After the Lord had spoken these words to Job, the Lord said to Eliphaz the Temanite: “My anger burns against you and against your two friends, for you have not spoken of me what is right, as my servant Job has. Now therefore take seven bulls and seven rams and go to my servant Job and offer up a burnt offering for yourselves. And my servant Job shall pray for you, for I will accept his prayer not to deal with you according to your folly. For you have not spoken of me what is right, as my servant Job has.”
So Eliphaz the Temanite and Bildad the Shuhite and Zophar the Naamathite went and did what the Lord had told them, and the Lord accepted Job’s prayer. (Job 42:7-9)
Then he restored what had been taken from Job.
And the Lord restored the fortunes of Job, when he had prayed for his friends. And the Lord gave Job twice as much as he had before. Then came to him all his brothers and sisters and all who had known him before, and ate bread with him in his house. And they showed him sympathy and comforted him for all the evil that the Lord had brought upon him. And each of them gave him a piece of money and a ring of gold. (Job 42:10-11)

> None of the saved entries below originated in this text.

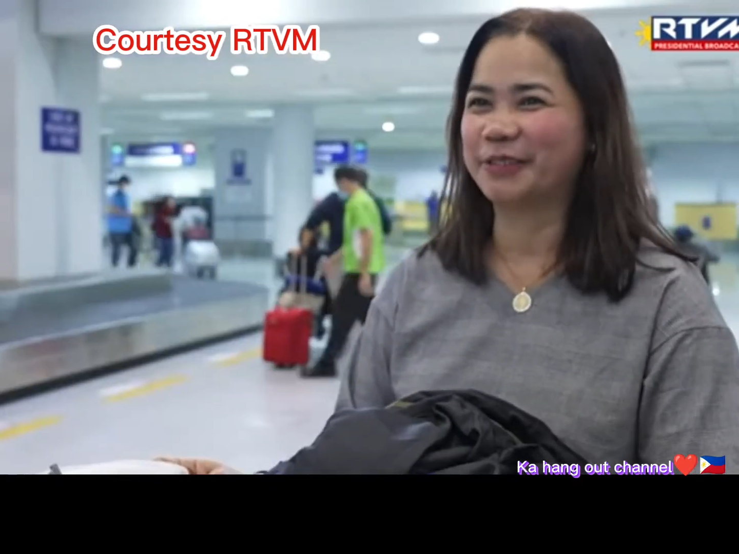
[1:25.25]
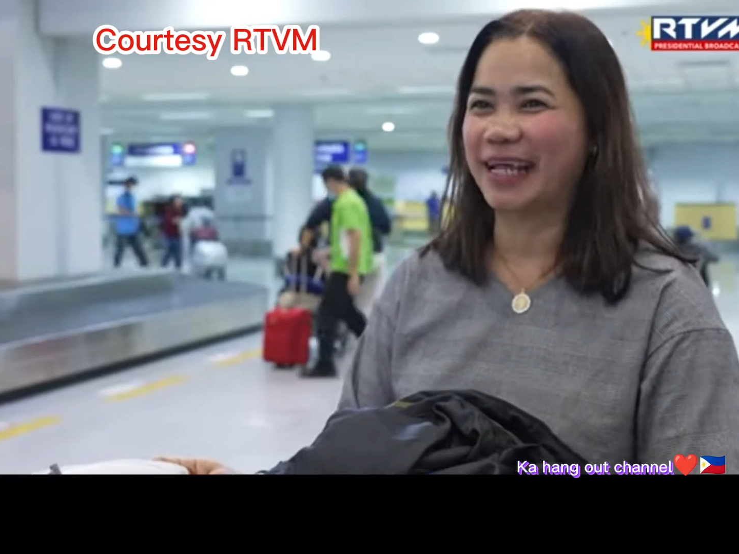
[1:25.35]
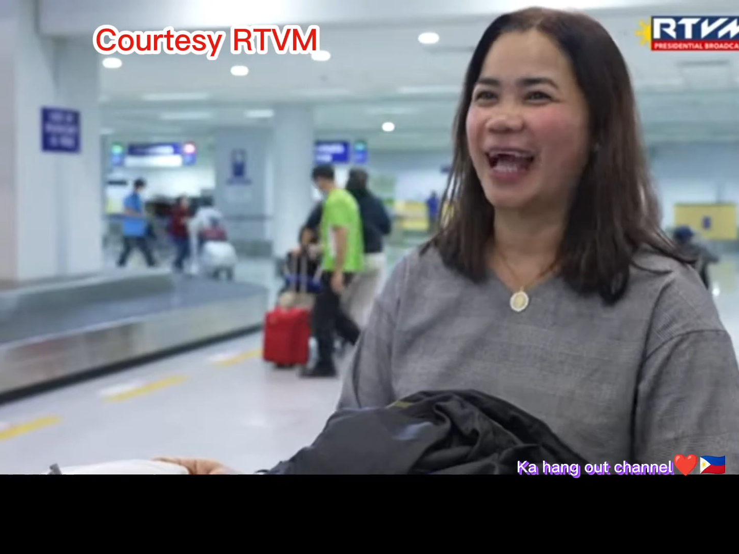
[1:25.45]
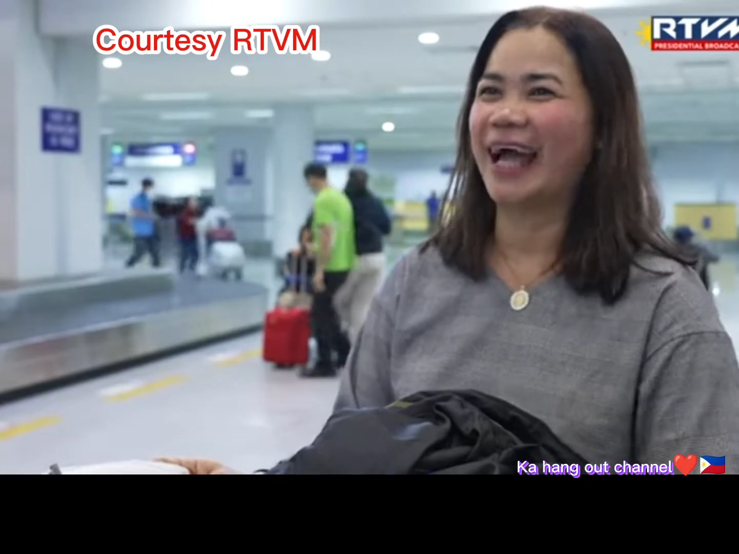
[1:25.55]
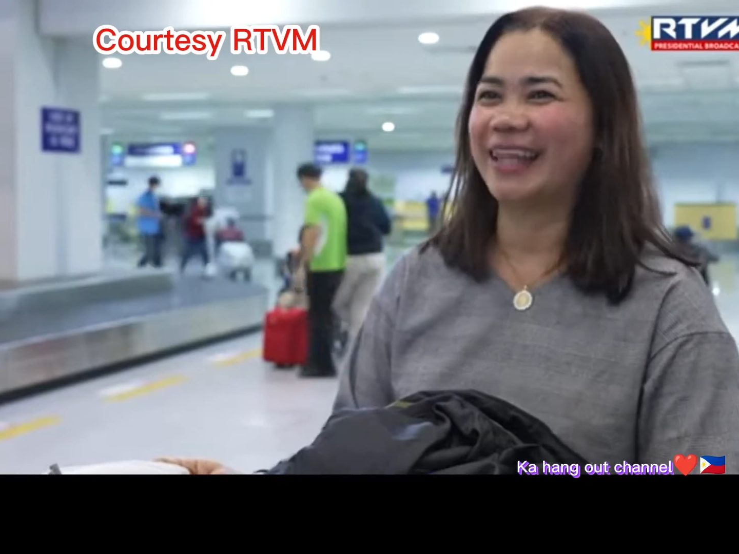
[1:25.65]

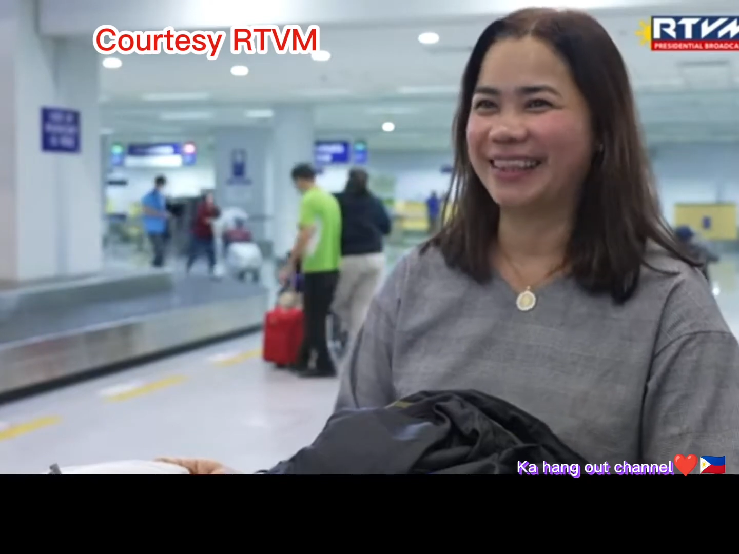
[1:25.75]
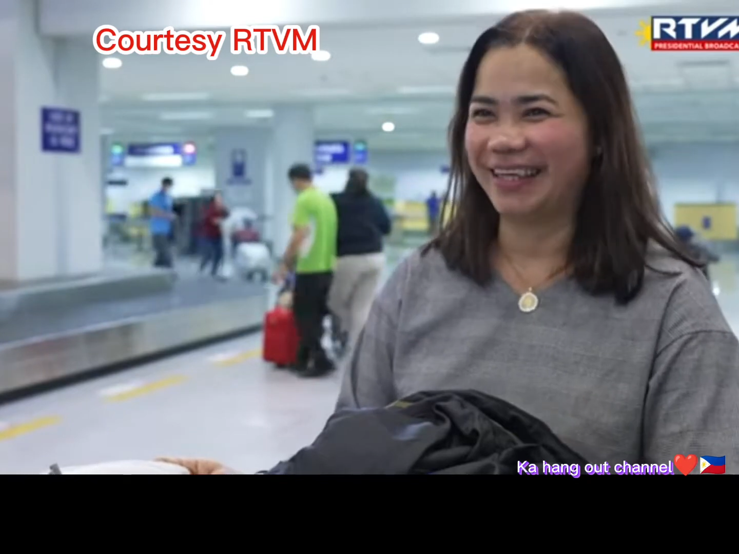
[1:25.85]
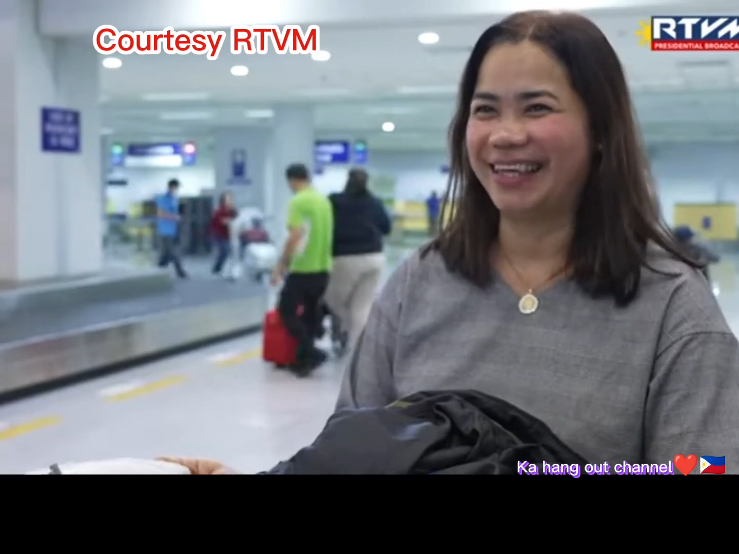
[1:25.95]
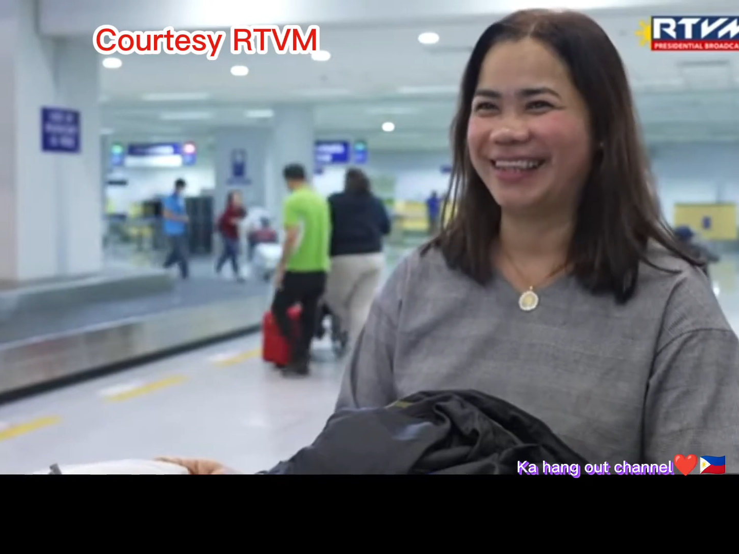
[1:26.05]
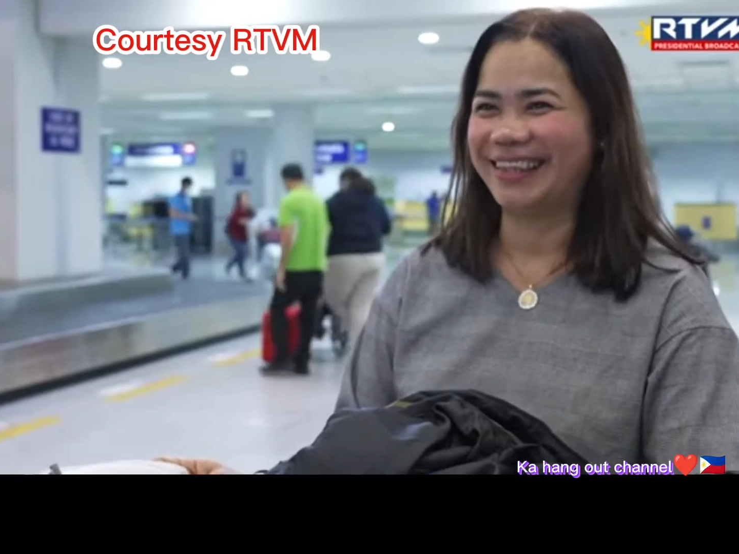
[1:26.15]
sa
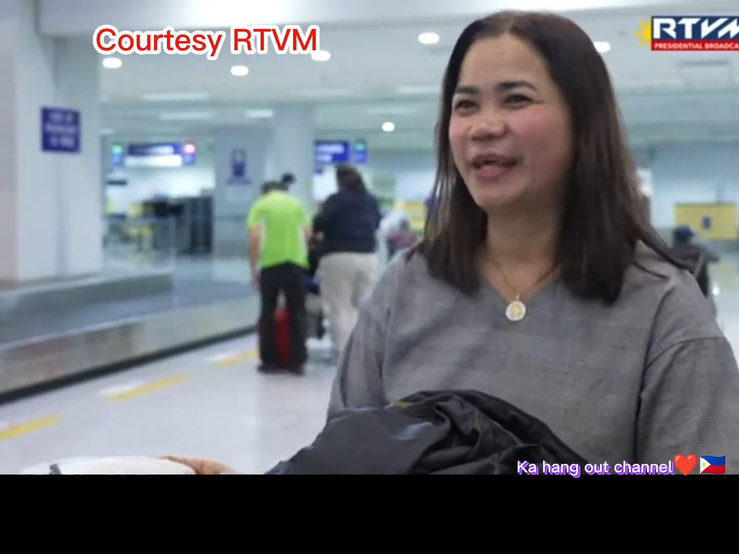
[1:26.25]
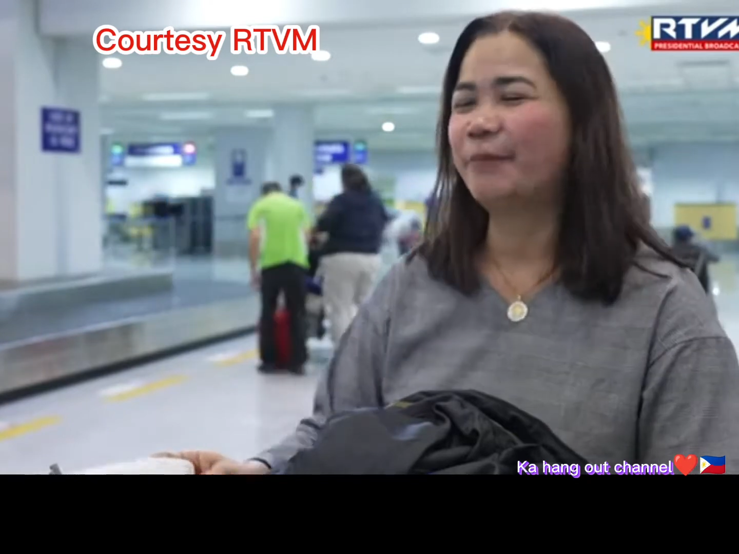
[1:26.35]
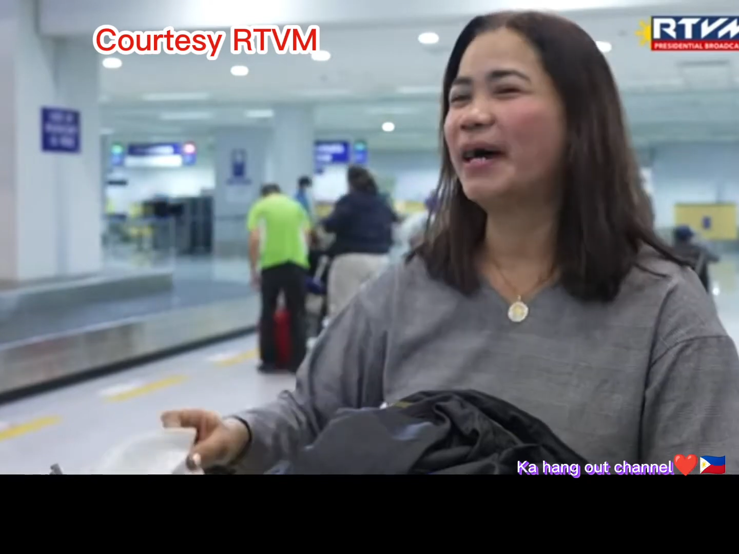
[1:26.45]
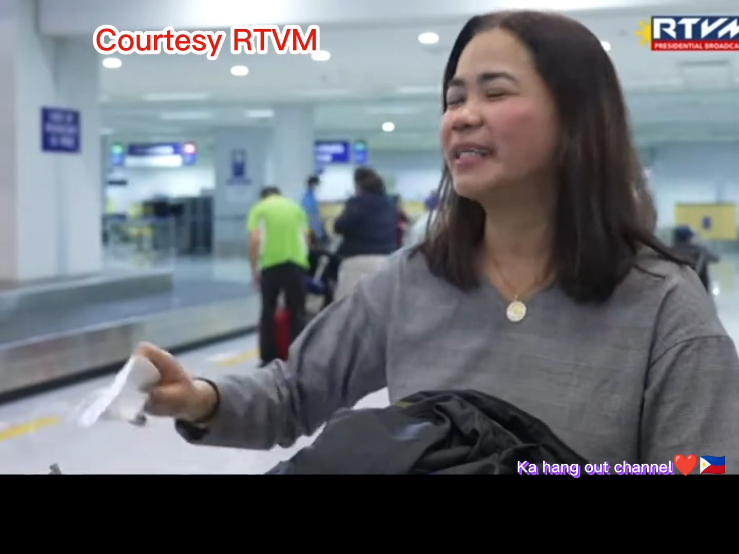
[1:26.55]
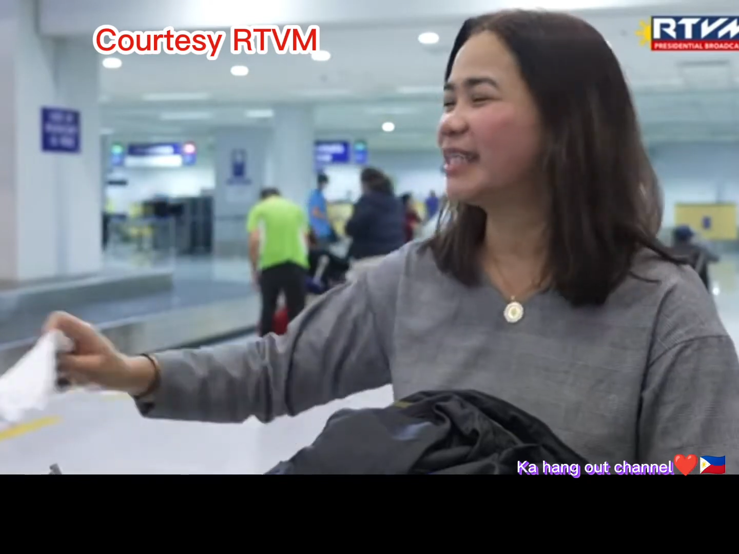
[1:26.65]
atin na
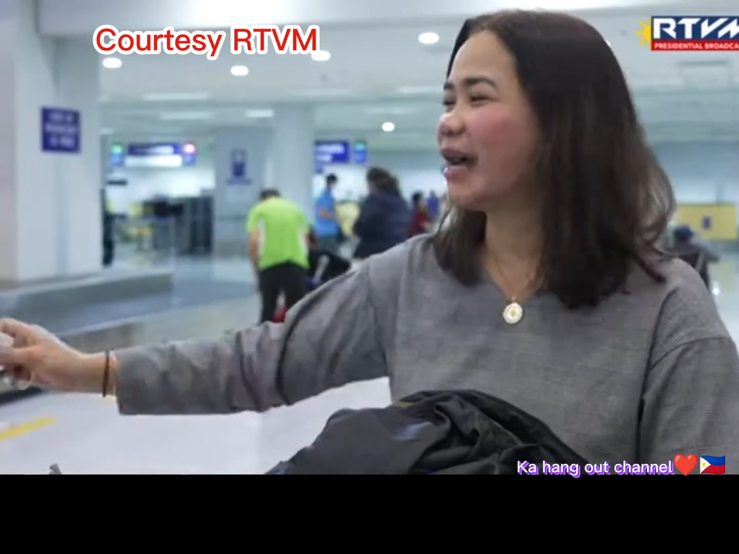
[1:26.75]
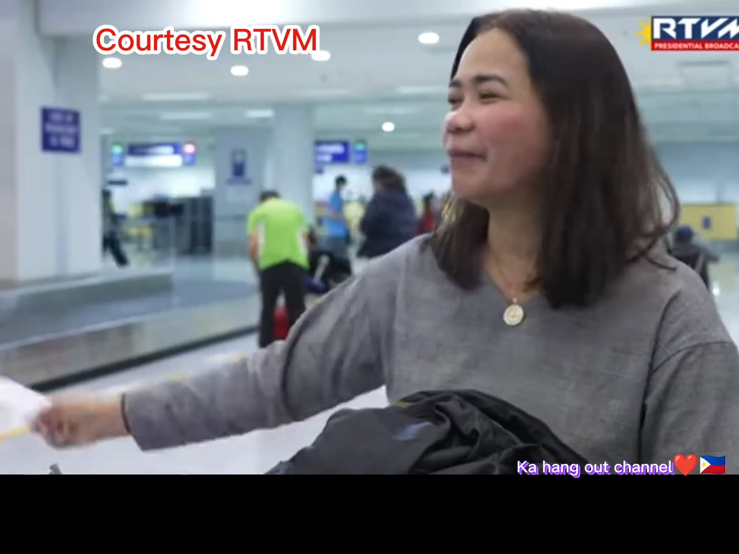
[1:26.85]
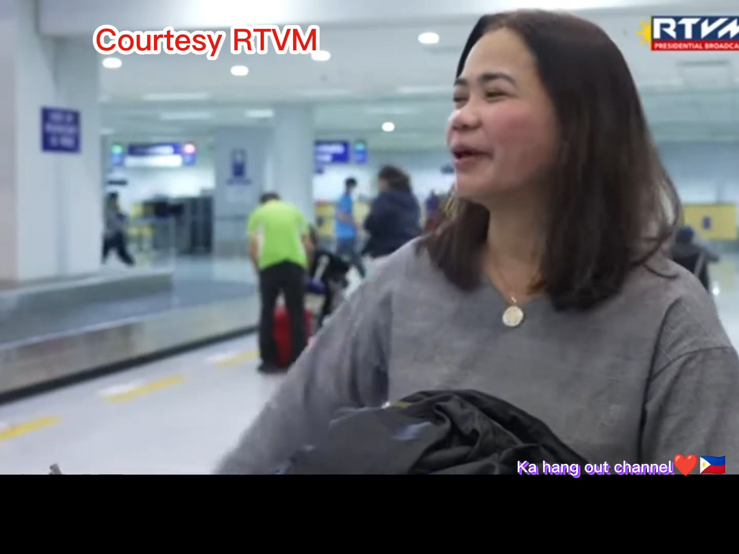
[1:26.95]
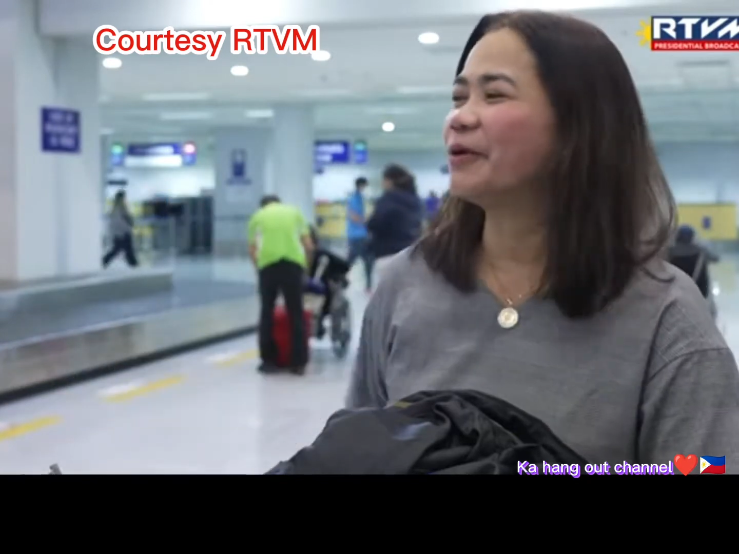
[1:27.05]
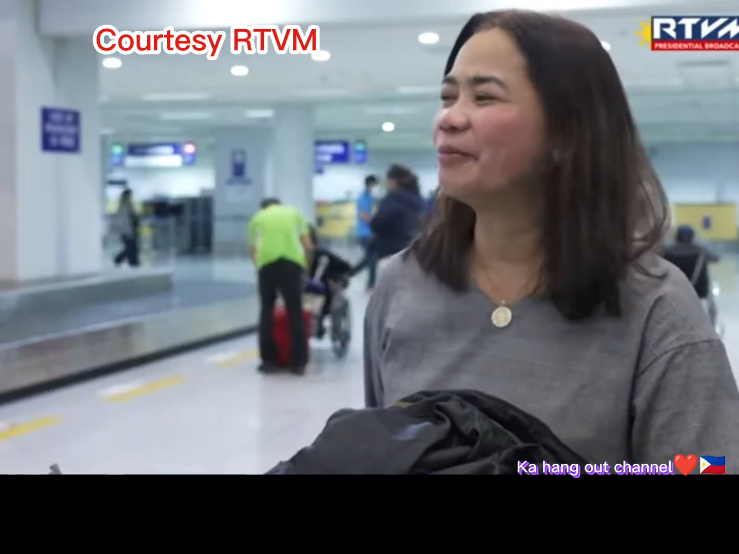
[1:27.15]

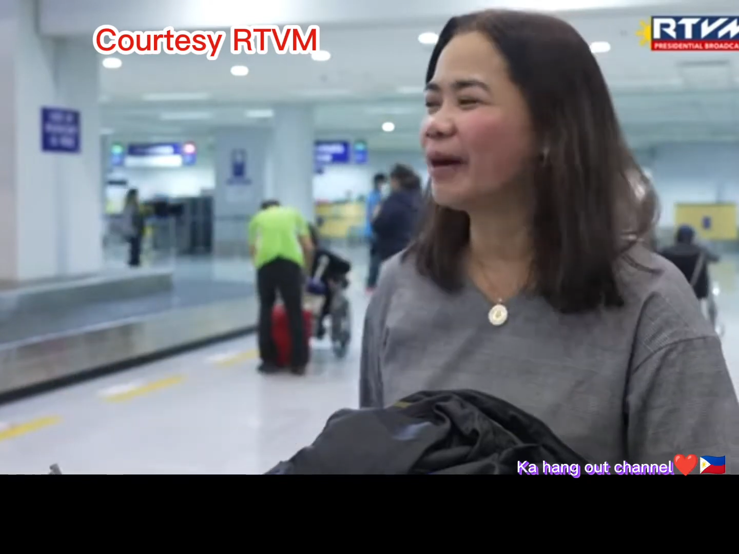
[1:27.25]
makasama yung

(The Bible doesn’t say Job was cured of the disease that caused him to be covered with sores but I think we can assume that he was.)
Job’s experiences show us that during this life we will go through times when we have no idea what God is doing and we will simply have to trust that what he is doing is good. A time is coming when we will finally understand the experiences of this life.
For now we see in a mirror dimly, but then face to face. Now I know in part; then I shall know fully, even as I have been fully known. (1 Corinthians 13:12)
As far as we know, while he was alive Job never learned about the conversations between God and Satan that led to his troubles. Now he is in Paradise, waiting for the resurrection of his body, and I am certain that he knows all about what happened, and he probably also knows the answers to all the questions God asked him.